### Work to be completed
Give again only those lines from the start of the entries through the line holding "[1:13.77-1:29.67]", leaving them as they are.

======== Working data ========

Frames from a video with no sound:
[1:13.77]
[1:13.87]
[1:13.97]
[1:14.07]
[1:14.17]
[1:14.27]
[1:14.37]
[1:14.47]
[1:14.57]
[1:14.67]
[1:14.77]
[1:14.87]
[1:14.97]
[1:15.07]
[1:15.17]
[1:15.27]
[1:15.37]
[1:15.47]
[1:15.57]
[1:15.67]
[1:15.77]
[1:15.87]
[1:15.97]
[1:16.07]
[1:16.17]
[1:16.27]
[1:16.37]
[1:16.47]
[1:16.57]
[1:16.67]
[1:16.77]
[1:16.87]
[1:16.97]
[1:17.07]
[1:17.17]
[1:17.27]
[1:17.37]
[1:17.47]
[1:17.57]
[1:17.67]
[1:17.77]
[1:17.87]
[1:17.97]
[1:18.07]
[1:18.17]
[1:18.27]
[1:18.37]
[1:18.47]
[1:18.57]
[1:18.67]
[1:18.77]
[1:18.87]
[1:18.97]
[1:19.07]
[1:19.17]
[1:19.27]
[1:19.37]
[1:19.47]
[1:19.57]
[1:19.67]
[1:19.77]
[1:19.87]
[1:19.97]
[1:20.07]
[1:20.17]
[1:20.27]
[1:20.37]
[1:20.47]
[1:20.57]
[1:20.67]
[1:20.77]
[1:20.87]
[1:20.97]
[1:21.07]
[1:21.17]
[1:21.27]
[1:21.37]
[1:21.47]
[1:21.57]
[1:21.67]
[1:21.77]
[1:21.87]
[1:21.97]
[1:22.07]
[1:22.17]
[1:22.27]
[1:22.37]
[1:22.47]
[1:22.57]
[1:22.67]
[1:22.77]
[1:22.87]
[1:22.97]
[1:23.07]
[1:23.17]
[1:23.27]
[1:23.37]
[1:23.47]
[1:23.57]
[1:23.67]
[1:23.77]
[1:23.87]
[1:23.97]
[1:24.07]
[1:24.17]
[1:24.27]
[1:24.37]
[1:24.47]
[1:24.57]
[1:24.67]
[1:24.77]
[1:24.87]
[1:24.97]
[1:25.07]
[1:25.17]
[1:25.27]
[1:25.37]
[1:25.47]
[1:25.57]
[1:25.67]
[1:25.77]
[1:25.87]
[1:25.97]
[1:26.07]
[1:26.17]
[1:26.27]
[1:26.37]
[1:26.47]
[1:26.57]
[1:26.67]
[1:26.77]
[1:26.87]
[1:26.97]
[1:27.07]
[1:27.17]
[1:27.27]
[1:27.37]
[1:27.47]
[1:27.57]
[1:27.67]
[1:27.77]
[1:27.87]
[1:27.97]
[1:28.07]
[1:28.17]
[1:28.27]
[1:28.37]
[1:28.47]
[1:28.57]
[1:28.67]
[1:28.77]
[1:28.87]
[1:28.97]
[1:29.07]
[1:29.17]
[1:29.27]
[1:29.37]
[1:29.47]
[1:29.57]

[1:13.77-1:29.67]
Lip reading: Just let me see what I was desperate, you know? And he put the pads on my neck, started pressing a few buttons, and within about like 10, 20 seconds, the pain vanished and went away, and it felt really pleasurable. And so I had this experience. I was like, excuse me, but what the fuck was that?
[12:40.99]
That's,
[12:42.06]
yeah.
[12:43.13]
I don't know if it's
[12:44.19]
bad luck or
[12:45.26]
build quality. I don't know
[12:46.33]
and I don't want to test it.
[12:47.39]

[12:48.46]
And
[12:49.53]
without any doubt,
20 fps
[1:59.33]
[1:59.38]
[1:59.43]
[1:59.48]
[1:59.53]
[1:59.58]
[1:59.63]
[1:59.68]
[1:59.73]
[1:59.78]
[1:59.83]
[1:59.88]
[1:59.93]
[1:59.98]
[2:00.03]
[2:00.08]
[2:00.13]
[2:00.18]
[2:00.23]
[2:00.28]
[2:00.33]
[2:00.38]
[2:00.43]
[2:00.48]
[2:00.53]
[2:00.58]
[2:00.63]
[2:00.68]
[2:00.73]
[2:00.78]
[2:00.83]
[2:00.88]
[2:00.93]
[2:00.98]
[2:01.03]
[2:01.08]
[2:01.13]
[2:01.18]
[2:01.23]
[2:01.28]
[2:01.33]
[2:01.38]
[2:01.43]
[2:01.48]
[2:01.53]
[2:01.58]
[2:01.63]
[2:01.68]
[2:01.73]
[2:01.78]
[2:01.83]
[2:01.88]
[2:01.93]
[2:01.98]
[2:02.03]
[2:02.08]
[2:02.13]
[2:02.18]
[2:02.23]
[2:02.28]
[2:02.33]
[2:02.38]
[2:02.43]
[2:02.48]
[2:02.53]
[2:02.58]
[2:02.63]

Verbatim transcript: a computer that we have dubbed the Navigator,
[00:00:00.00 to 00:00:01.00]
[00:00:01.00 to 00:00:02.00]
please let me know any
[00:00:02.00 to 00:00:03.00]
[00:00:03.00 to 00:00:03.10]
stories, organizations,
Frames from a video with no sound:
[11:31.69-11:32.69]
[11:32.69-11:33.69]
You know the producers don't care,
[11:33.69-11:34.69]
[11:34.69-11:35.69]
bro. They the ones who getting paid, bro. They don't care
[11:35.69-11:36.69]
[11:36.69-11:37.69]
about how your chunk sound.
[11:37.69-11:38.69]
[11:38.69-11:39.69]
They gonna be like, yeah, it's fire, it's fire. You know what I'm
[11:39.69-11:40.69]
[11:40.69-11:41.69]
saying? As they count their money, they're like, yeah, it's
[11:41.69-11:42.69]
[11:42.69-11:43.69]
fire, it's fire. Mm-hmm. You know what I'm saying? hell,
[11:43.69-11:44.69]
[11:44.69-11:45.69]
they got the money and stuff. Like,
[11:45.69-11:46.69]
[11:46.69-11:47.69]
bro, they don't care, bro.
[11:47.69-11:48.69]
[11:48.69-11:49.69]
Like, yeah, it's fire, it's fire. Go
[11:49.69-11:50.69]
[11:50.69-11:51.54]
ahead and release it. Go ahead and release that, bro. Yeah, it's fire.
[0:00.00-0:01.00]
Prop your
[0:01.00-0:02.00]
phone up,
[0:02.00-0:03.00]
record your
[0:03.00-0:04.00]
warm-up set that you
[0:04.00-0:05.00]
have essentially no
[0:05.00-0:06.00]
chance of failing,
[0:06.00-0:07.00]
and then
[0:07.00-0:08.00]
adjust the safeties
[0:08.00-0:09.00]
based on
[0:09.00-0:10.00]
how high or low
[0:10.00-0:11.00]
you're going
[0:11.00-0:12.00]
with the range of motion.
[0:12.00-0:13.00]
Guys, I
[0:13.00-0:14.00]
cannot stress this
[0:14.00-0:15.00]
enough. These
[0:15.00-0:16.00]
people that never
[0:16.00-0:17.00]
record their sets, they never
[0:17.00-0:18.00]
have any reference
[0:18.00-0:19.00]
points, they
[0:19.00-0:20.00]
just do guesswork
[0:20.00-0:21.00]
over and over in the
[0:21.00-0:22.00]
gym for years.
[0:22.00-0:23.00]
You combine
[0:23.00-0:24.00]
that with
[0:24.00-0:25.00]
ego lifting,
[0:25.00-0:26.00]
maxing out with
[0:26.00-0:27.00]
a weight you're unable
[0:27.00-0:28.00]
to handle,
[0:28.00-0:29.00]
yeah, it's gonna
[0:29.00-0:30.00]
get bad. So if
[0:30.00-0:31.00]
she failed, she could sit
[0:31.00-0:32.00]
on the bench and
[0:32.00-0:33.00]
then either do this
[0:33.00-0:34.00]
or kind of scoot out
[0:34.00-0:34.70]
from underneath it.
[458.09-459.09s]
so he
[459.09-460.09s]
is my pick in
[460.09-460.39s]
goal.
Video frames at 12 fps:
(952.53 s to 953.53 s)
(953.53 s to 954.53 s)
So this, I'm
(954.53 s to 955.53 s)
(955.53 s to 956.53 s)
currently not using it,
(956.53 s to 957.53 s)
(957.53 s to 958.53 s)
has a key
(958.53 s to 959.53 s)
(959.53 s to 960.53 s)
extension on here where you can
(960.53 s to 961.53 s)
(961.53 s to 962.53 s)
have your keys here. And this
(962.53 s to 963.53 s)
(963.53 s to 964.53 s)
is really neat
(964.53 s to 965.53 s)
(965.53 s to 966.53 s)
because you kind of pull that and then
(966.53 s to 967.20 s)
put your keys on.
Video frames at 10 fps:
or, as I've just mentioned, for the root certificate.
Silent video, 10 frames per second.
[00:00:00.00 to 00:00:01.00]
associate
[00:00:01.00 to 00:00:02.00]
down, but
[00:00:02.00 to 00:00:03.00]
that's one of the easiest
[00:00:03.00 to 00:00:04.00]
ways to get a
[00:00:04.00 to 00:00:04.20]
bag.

========

### Answer space
Frames from a video with no sound:
[1:13.77]
[1:13.87]
[1:13.97]
[1:14.07]
[1:14.17]
[1:14.27]
[1:14.37]
[1:14.47]
[1:14.57]
[1:14.67]
[1:14.77]
[1:14.87]
[1:14.97]
[1:15.07]
[1:15.17]
[1:15.27]
[1:15.37]
[1:15.47]
[1:15.57]
[1:15.67]
[1:15.77]
[1:15.87]
[1:15.97]
[1:16.07]
[1:16.17]
[1:16.27]
[1:16.37]
[1:16.47]
[1:16.57]
[1:16.67]
[1:16.77]
[1:16.87]
[1:16.97]
[1:17.07]
[1:17.17]
[1:17.27]
[1:17.37]
[1:17.47]
[1:17.57]
[1:17.67]
[1:17.77]
[1:17.87]
[1:17.97]
[1:18.07]
[1:18.17]
[1:18.27]
[1:18.37]
[1:18.47]
[1:18.57]
[1:18.67]
[1:18.77]
[1:18.87]
[1:18.97]
[1:19.07]
[1:19.17]
[1:19.27]
[1:19.37]
[1:19.47]
[1:19.57]
[1:19.67]
[1:19.77]
[1:19.87]
[1:19.97]
[1:20.07]
[1:20.17]
[1:20.27]
[1:20.37]
[1:20.47]
[1:20.57]
[1:20.67]
[1:20.77]
[1:20.87]
[1:20.97]
[1:21.07]
[1:21.17]
[1:21.27]
[1:21.37]
[1:21.47]
[1:21.57]
[1:21.67]
[1:21.77]
[1:21.87]
[1:21.97]
[1:22.07]
[1:22.17]
[1:22.27]
[1:22.37]
[1:22.47]
[1:22.57]
[1:22.67]
[1:22.77]
[1:22.87]
[1:22.97]
[1:23.07]
[1:23.17]
[1:23.27]
[1:23.37]
[1:23.47]
[1:23.57]
[1:23.67]
[1:23.77]
[1:23.87]
[1:23.97]
[1:24.07]
[1:24.17]
[1:24.27]
[1:24.37]
[1:24.47]
[1:24.57]
[1:24.67]
[1:24.77]
[1:24.87]
[1:24.97]
[1:25.07]
[1:25.17]
[1:25.27]
[1:25.37]
[1:25.47]
[1:25.57]
[1:25.67]
[1:25.77]
[1:25.87]
[1:25.97]
[1:26.07]
[1:26.17]
[1:26.27]
[1:26.37]
[1:26.47]
[1:26.57]
[1:26.67]
[1:26.77]
[1:26.87]
[1:26.97]
[1:27.07]
[1:27.17]
[1:27.27]
[1:27.37]
[1:27.47]
[1:27.57]
[1:27.67]
[1:27.77]
[1:27.87]
[1:27.97]
[1:28.07]
[1:28.17]
[1:28.27]
[1:28.37]
[1:28.47]
[1:28.57]
[1:28.67]
[1:28.77]
[1:28.87]
[1:28.97]
[1:29.07]
[1:29.17]
[1:29.27]
[1:29.37]
[1:29.47]
[1:29.57]

[1:13.77-1:29.67]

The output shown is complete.